(CN) - Following up on its recent decision that police need a warrant to conduct GPS tracking of suspects, the Supreme Court on Tuesday called for a similar handling of a 9th Circuit case.
Police who were suspicious of Juan Pineda-Moreno snuck into his driveway in the middle of the night and attached a GPS tracking system to the bottom of his car. They were able to track all of his travels without having to physically observe him.
In January 2010, a 9th Circuit panel ruled that Pineda's Fourth Amendment right to privacy had not been violated by the technology, even though it acknowledged that the driveway was part of his home.
Eight months later, a majority refused to rehear the case before a full court panel. Chief Judge Alex Kozinski and Judge Stephen Reinhardt filed dissents strongly opposing the decision and expressing concern for what it could mean for millions of Americans.

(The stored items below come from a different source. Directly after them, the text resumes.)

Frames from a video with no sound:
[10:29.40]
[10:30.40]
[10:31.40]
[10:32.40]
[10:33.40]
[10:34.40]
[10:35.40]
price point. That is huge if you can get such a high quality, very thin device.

"1984 may have come a bit later than predicted, but it's here at last," Kozinski wrote. He called the police's "underhanded" activity "creepy and un-American." Kozinski also discussed protections the law affords the rich but denies the poor.
"There's been much talk about diversity on the bench, but there's one kind of diversity that doesn't exist: No truly poor people are appointed as federal judges, or as state judges for that matter," Kozinski wrote. "Judges, regardless of race, ethnicity or sex, are selected from the class of people who don't live in trailers or urban ghettos."

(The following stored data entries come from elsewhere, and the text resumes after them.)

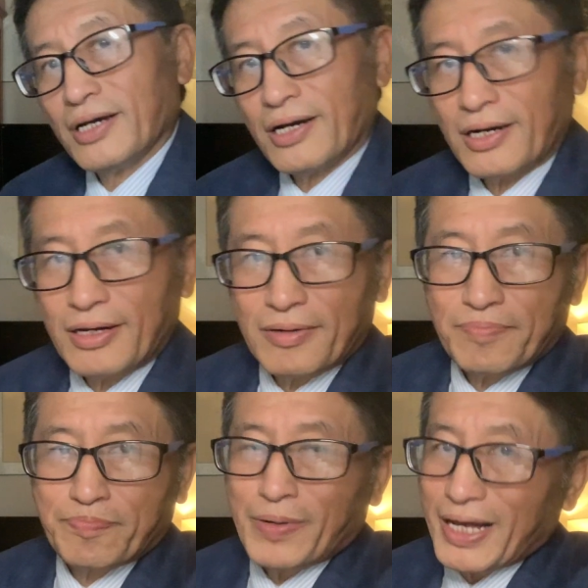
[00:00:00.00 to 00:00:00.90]

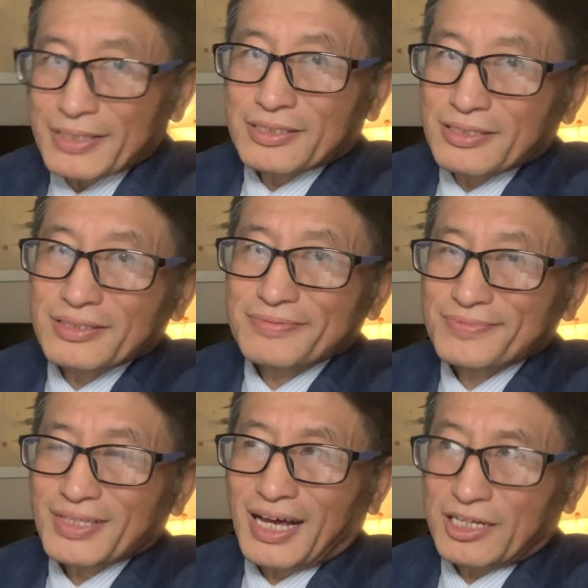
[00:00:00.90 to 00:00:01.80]
But
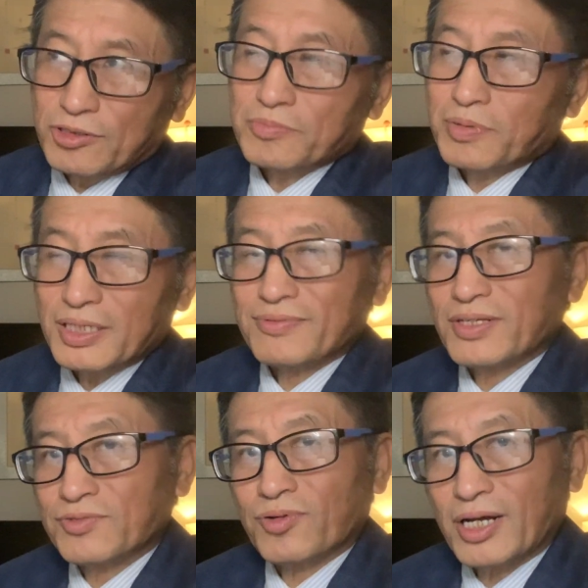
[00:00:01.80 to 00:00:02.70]
I don't believe
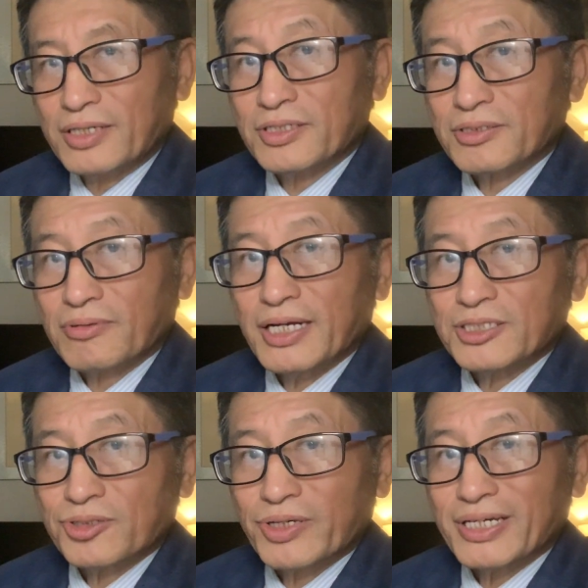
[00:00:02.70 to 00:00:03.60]
it's for
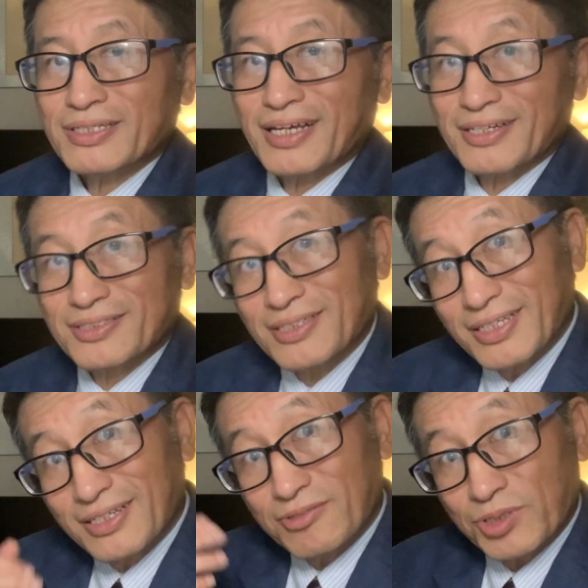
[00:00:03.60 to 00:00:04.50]
undergraduate as
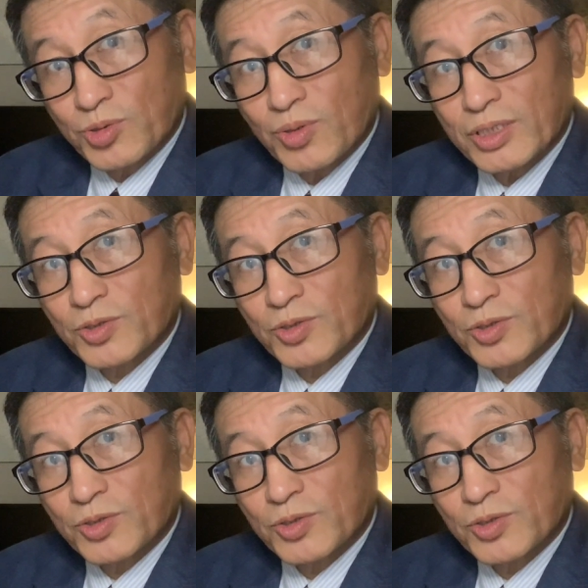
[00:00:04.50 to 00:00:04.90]
the required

He argued that the everyday problems of people who live in poverty are not close to the hearts and minds of the wealthier and more powerful, because the two groups live in different worlds.
"Poor people are entitled to privacy, even if they can't afford all the gadgets of the wealthy for ensuring it," he wrote.
Judge Reinhardt agreed.
"Today's decision is but one more step down the gloomy path the current judiciary has chosen to follow with regard to the liberties protected by the Fourth Amendment," he wrote. "Sadly, I predict that there will be many more such decisions to come."
Days earlier, however, the D.C. Circuit reached a different conclusion with regard to the GPS tracking of Antoine Jones. Last month, the high court agreed that unwarranted GPS tracking represents a violation of the Fourth Amendment.
The justices revived Pineda-Moreno's case on Tuesday in light of the prior holding. A 7th Circuit case concerning Juan Cuevas-Perez received the same treatment. There was no opinion accompanying either order.